Sesame-crusted tofu with spring vegie salad
- 20m prep
- 10m cook
- 4 servings
Sesame seeds top the charts for vitamin E, and they're so easy to sprinkle over any dish. Try adding them to this light Asian meal of crisp-coated tofu with a tangy sesame dressing and crunchy salad.
- 350g firm tofu, drained
25g sesame seeds
1 tbsp tahini
1 tbsp tamari or salt-reduced soy sauce
1 tbsp rice wine vinegar
2 tsp caster sugar
2 bunches asparagus, halved lengthways
200g sugar snap peas
1 large carrot, peeled, cut into matchsticks
4 spring onions (shallots), thinly sliced diagonally
2 tsp olive oil
300g (2 cups) Uncle Ben's® Microwave Brown Rice, heated following packet instructions
METHOD
Step 1
Pat tofu dry with paper towel.
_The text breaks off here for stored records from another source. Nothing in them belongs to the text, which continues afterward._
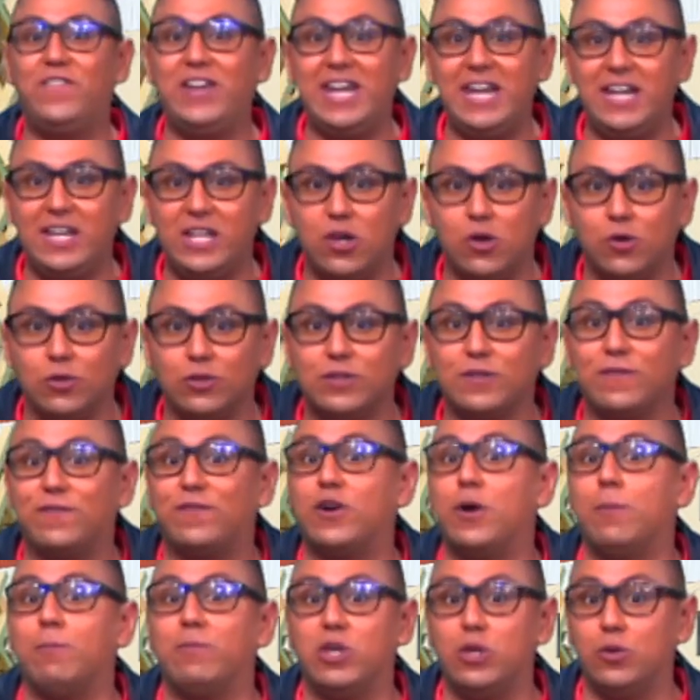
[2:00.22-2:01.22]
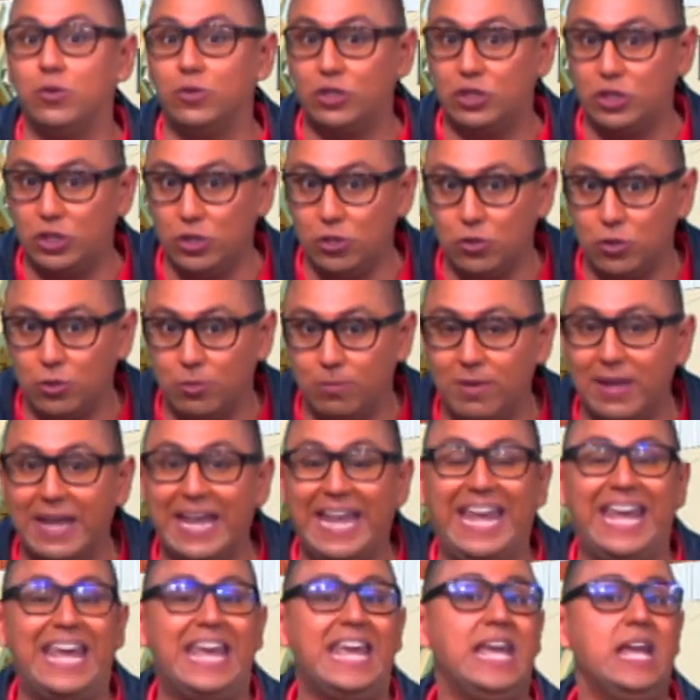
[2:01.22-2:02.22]
videos from YouTube
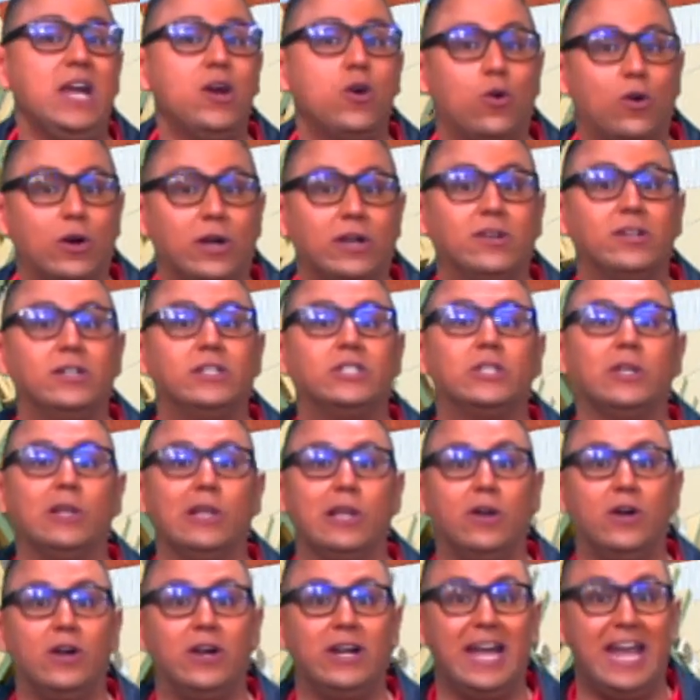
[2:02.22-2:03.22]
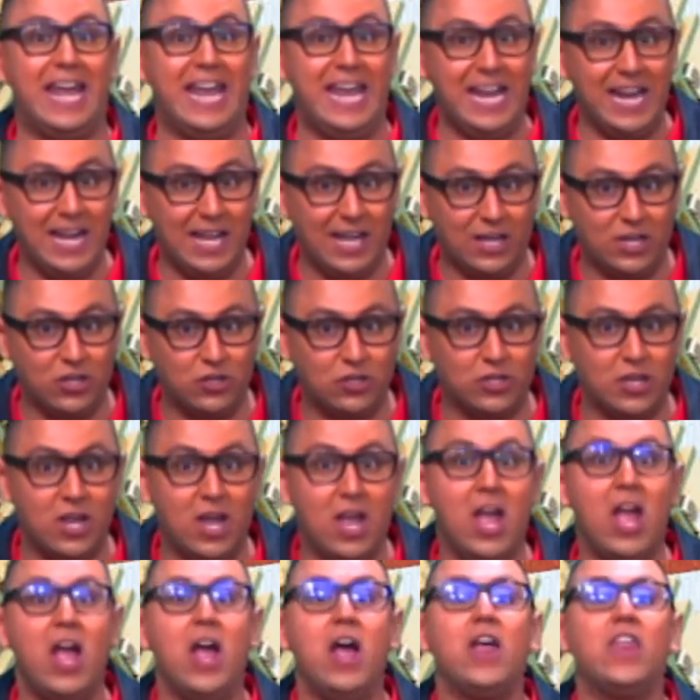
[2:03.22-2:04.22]
in order to learn English.
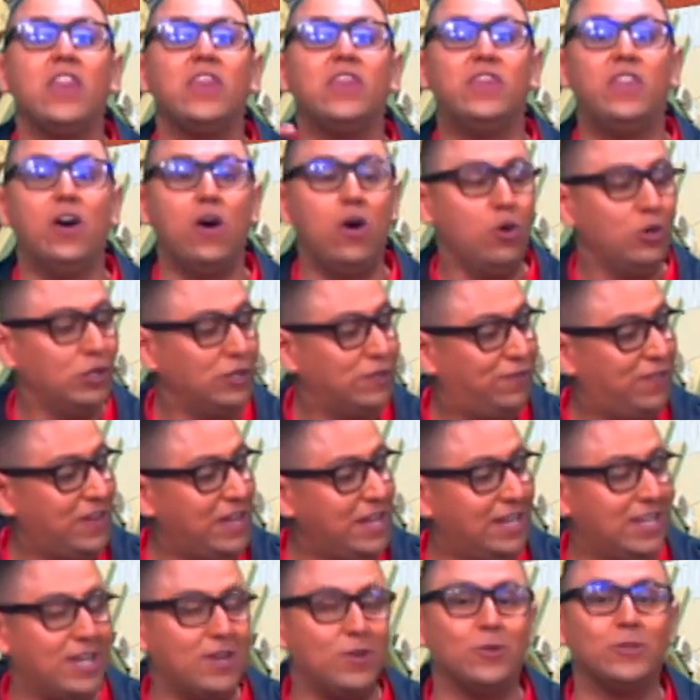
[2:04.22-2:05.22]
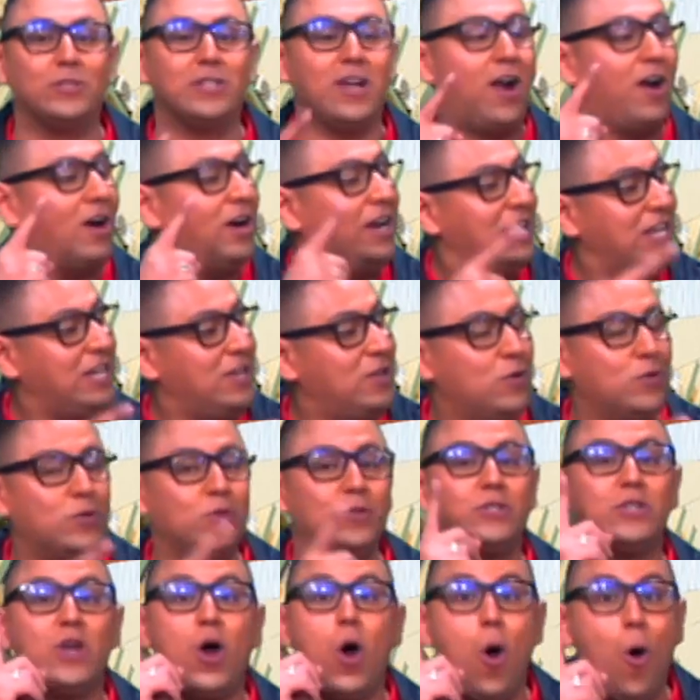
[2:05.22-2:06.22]
Those videos are
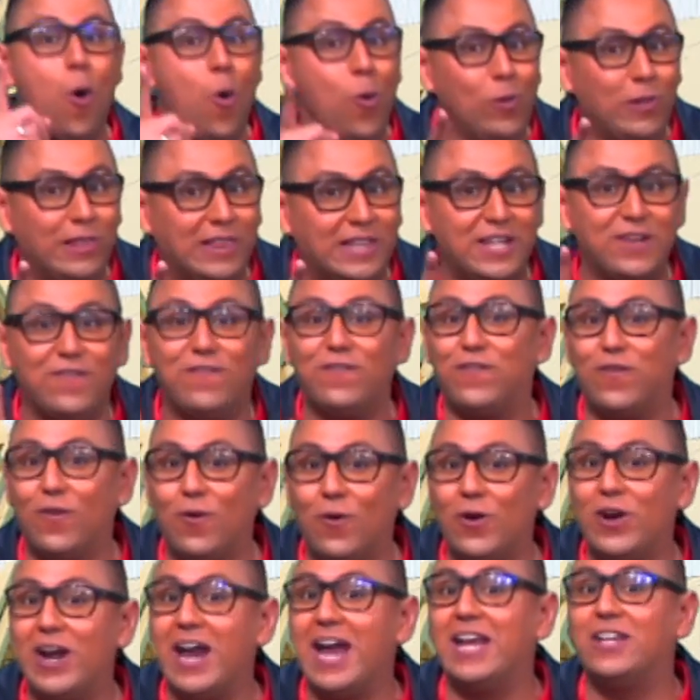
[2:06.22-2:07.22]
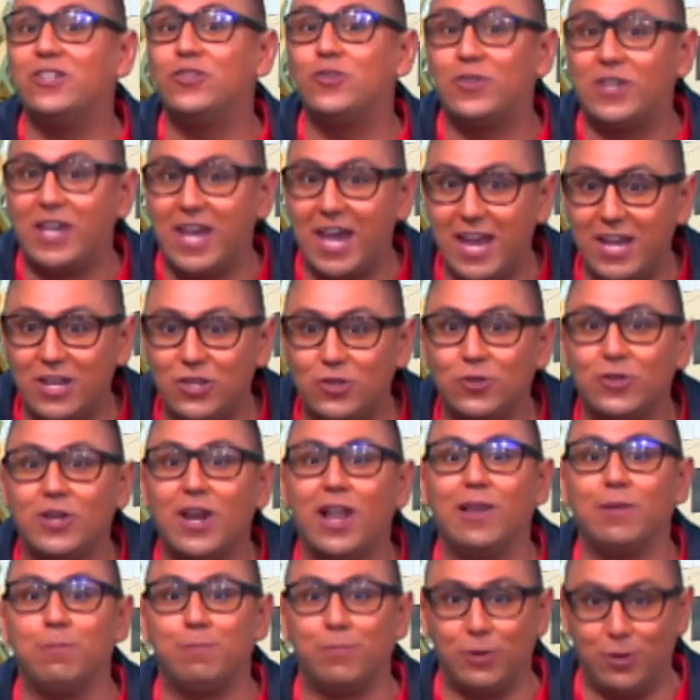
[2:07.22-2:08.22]
used only for
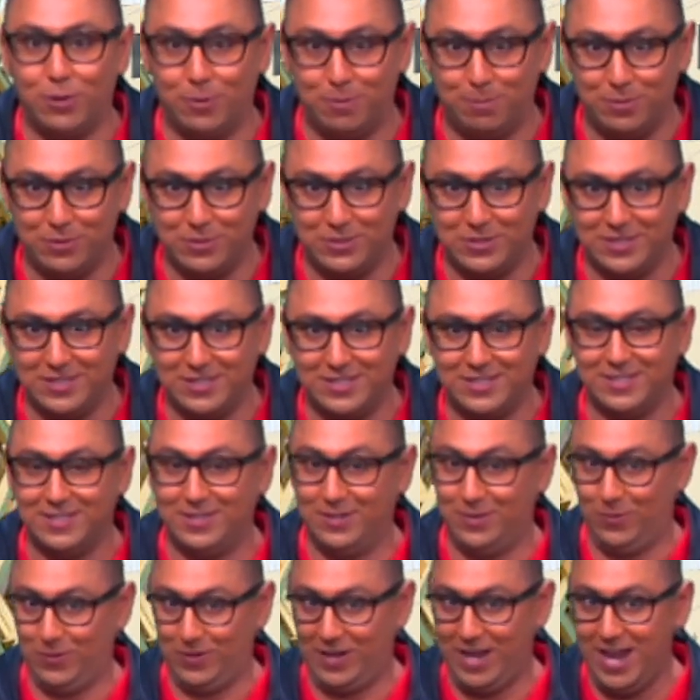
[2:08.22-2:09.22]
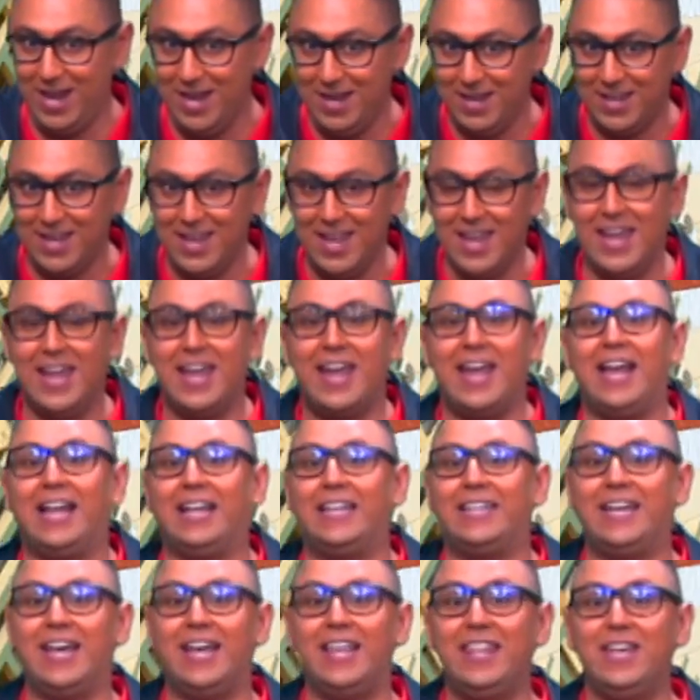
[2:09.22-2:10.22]
educational purposes, okay? El
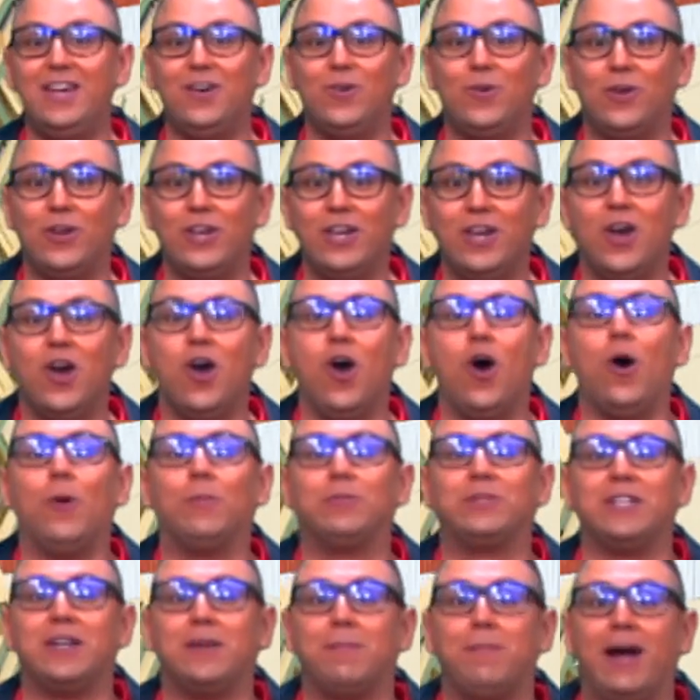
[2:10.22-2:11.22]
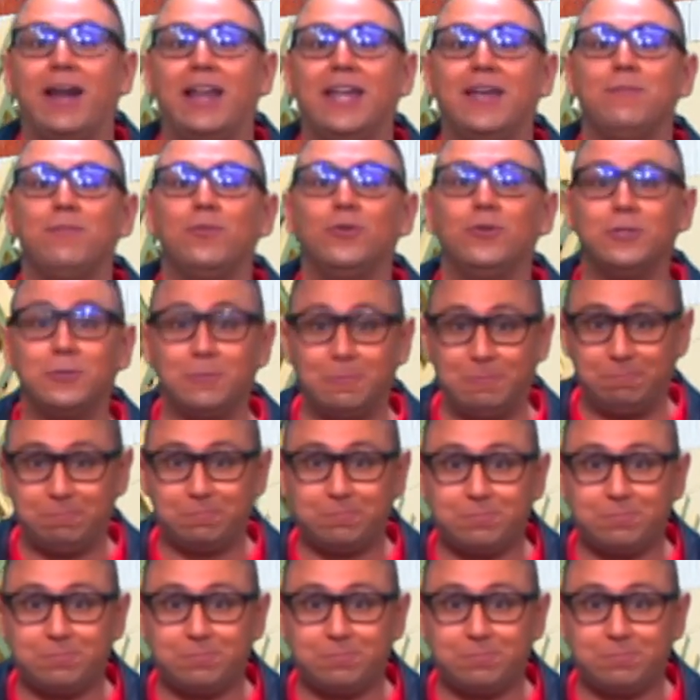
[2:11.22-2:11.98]
día de hoy observaremos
Cut into 8 pieces. Spread sesame seeds over a large plate. Press 1 side of each piece of tofu into the sesame seeds to evenly coat. Transfer to a plate.
Step 2
Whisk tahini, tamari, vinegar and sugar in a bowl until sugar dissolves.
Step 3
Cook the asparagus and sugar snap peas in a saucepan of boiling water for 3-5 minutes or until bright green and tender crisp. Refresh under cold water. Drain. Transfer to a large bowl. Add the carrot, spring onion and 1 tablespoon of the dressing. Toss to combine.
Step 4
Heat oil in a large non-stick frying pan over high heat. Cook the tofu, sesame-side down, for 2 minutes or until golden. Carefully turn and cook for a further 2 minutes until golden.
- Step 5
Divide asparagus mixture among plates. Top with tofu and drizzle over remaining dressing. Serve with rice.